> **WHAT THE EXERCISE ASKS**
The answer is the full set of records, given again exactly and without images.

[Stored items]
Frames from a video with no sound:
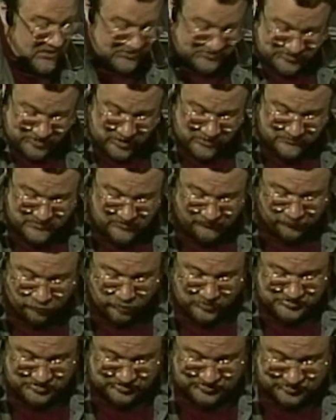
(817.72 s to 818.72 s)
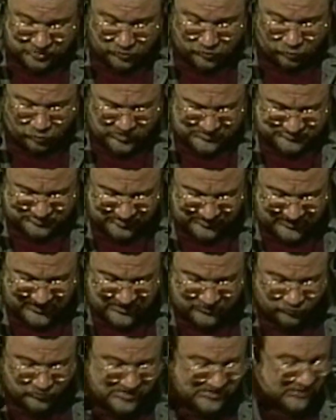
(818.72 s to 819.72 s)
done before, just so once
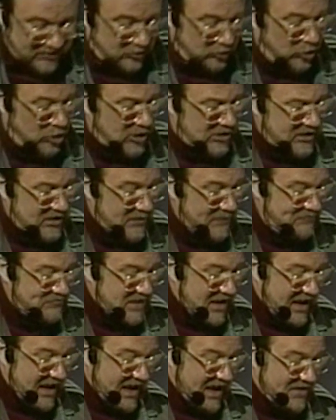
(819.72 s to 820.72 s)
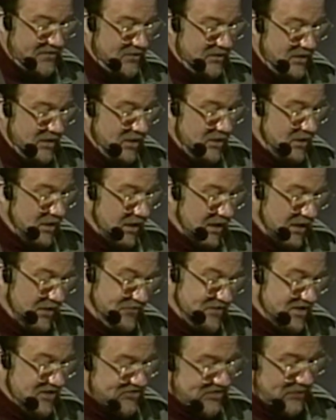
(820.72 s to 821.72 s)
again we can look at
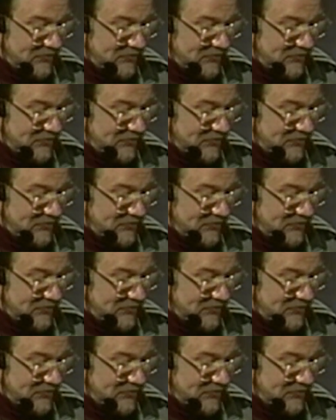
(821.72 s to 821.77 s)
these.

> **REPLY**
Frames from a video with no sound:
(817.72 s to 818.72 s)
(818.72 s to 819.72 s)
done before, just so once
(819.72 s to 820.72 s)
(820.72 s to 821.72 s)
again we can look at
(821.72 s to 821.77 s)
these.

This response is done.